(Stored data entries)
====================
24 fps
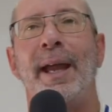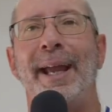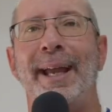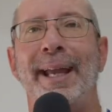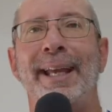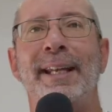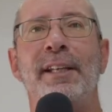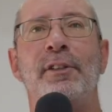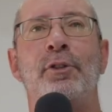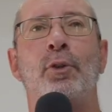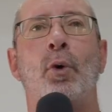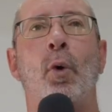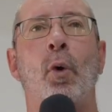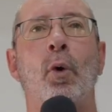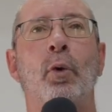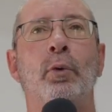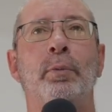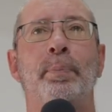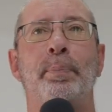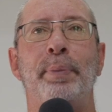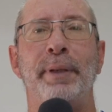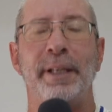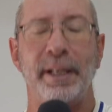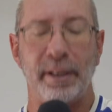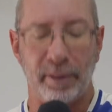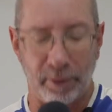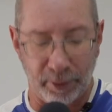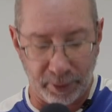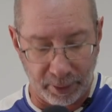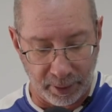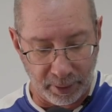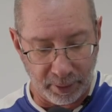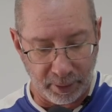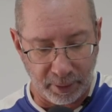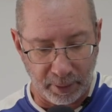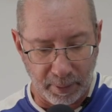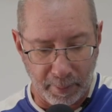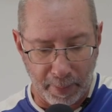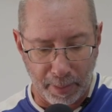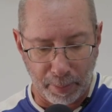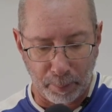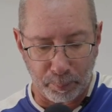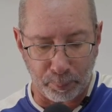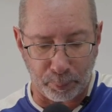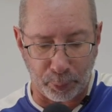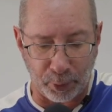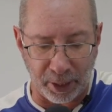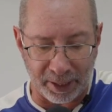It is called peer
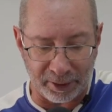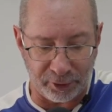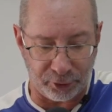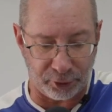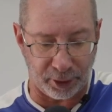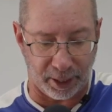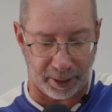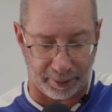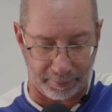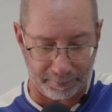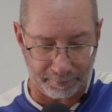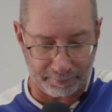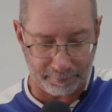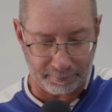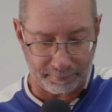pressure.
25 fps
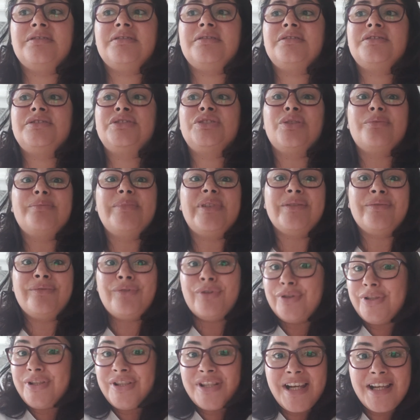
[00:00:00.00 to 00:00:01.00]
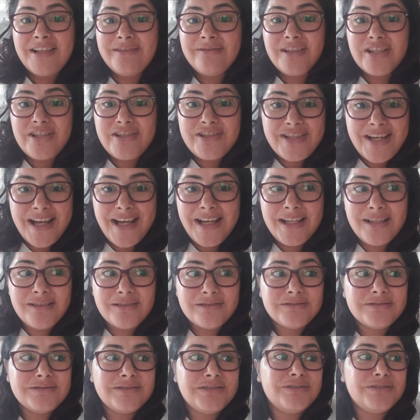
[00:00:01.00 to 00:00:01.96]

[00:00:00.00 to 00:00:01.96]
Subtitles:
So before you have a child,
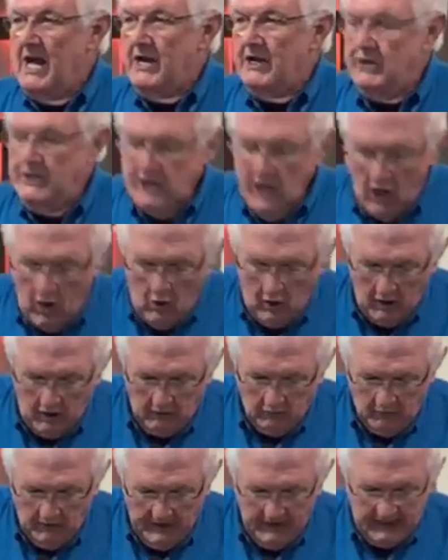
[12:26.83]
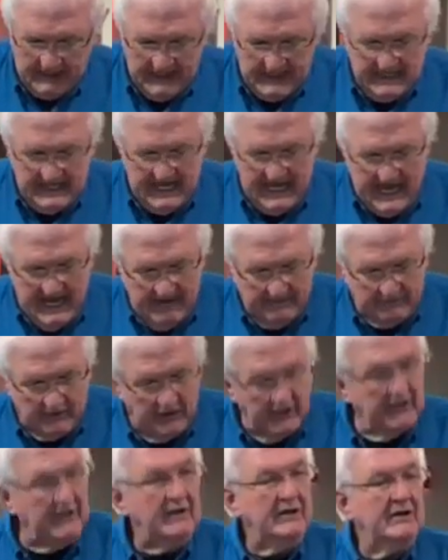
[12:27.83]
nor will he
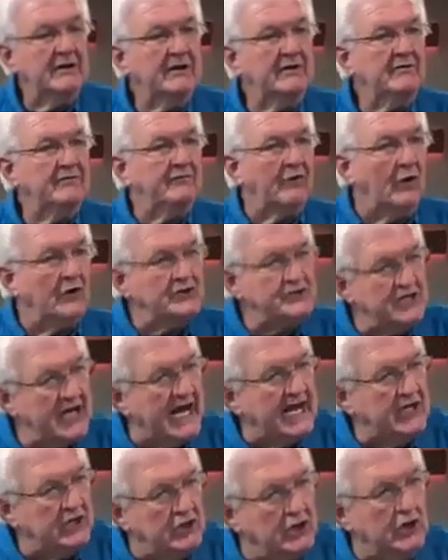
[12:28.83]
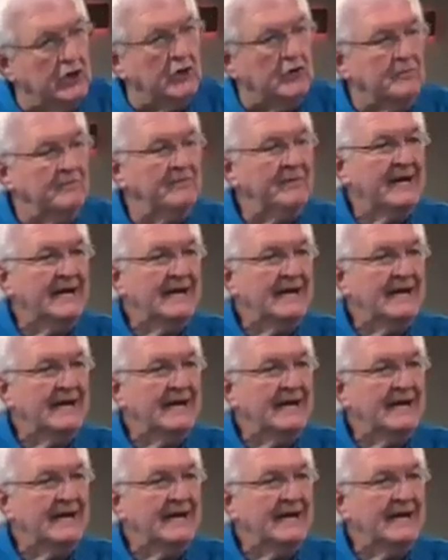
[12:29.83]
ever forsake you.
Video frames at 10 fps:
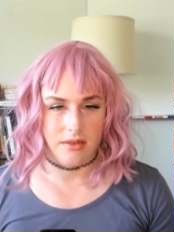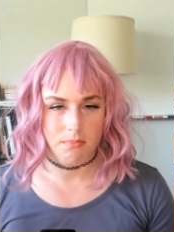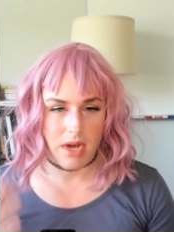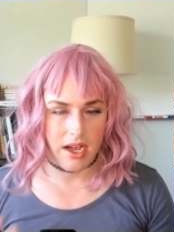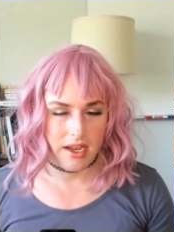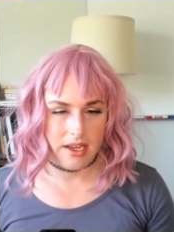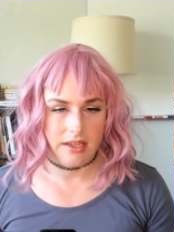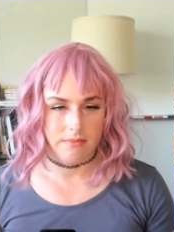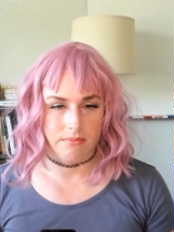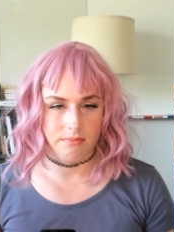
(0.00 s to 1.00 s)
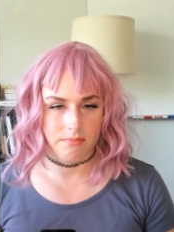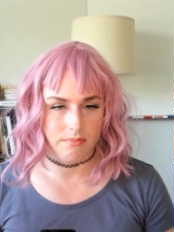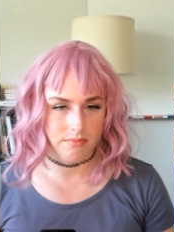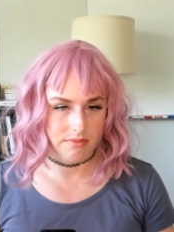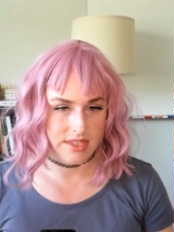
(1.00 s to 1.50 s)

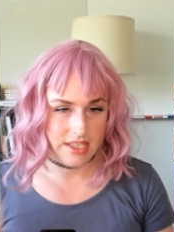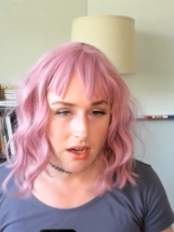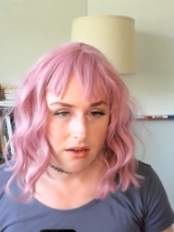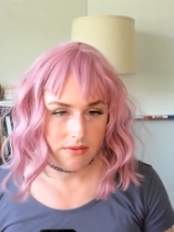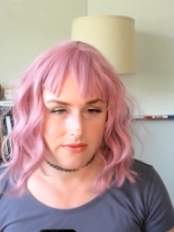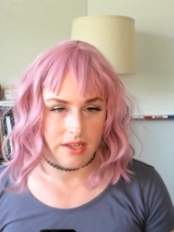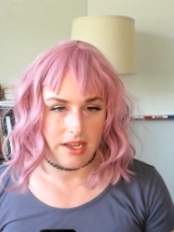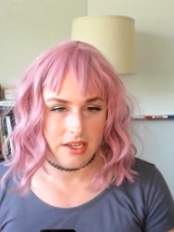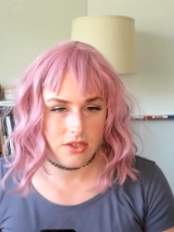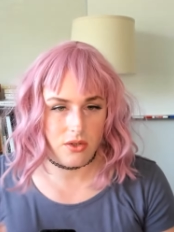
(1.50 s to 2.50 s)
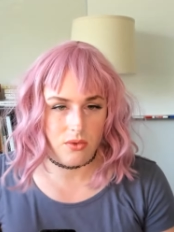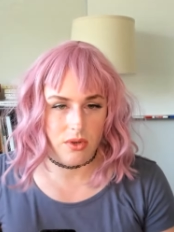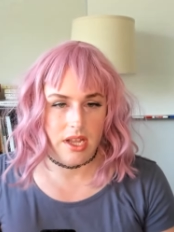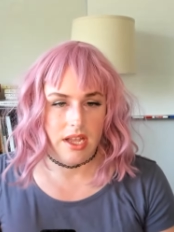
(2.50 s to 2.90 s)
myself. I need to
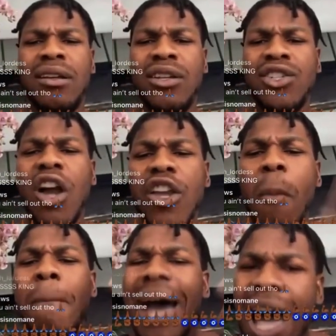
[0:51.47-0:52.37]
Shut your
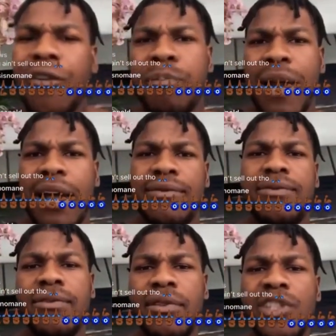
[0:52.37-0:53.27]
mouth, bruv.
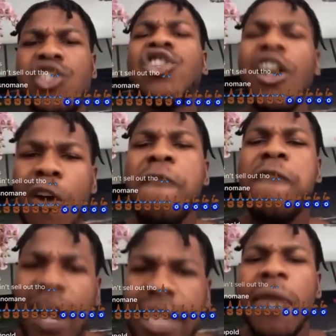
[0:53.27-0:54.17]
Shut your
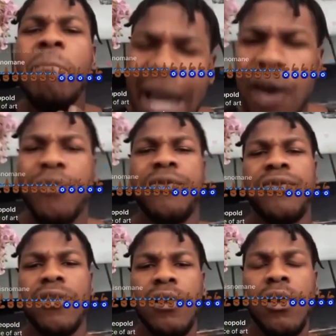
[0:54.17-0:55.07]
fucking mouth.
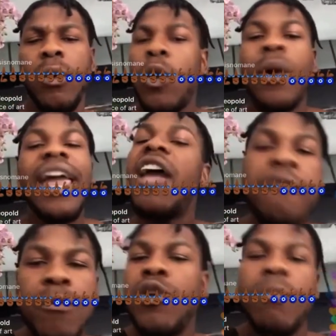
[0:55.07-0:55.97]
We don't want to hear
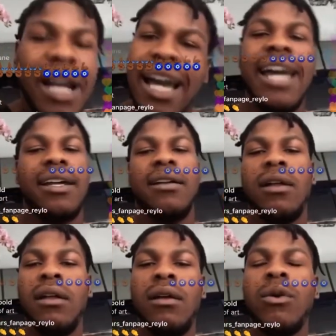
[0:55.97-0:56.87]
from you, my guy.
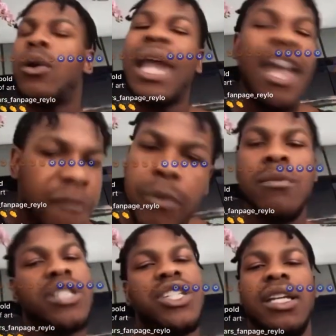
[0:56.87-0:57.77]
We don't want to hear from you,
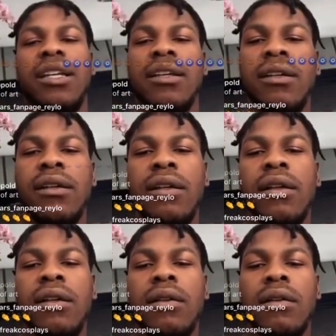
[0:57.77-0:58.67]
my G.
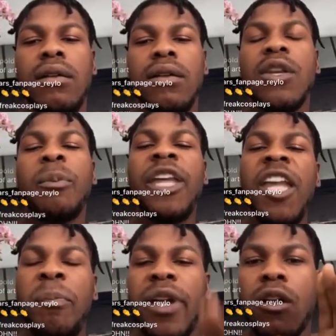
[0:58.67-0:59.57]
So
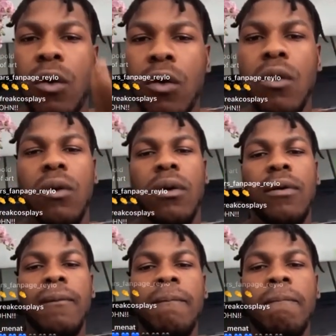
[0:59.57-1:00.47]
keep it cool.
====================
**THE TASK**
Set down the records in full and exactly. Do not carry over any image.

**WRITTEN RESPONSE**
24 fps
It is called peer
pressure.
25 fps
[00:00:00.00 to 00:00:01.00]
[00:00:01.00 to 00:00:01.96]

[00:00:00.00 to 00:00:01.96]
Subtitles:
So before you have a child,
[12:26.83]
[12:27.83]
nor will he
[12:28.83]
[12:29.83]
ever forsake you.
Video frames at 10 fps:
(0.00 s to 1.00 s)
(1.00 s to 1.50 s)

(1.50 s to 2.50 s)
(2.50 s to 2.90 s)
myself. I need to
[0:51.47-0:52.37]
Shut your
[0:52.37-0:53.27]
mouth, bruv.
[0:53.27-0:54.17]
Shut your
[0:54.17-0:55.07]
fucking mouth.
[0:55.07-0:55.97]
We don't want to hear
[0:55.97-0:56.87]
from you, my guy.
[0:56.87-0:57.77]
We don't want to hear from you,
[0:57.77-0:58.67]
my G.
[0:58.67-0:59.57]
So
[0:59.57-1:00.47]
keep it cool.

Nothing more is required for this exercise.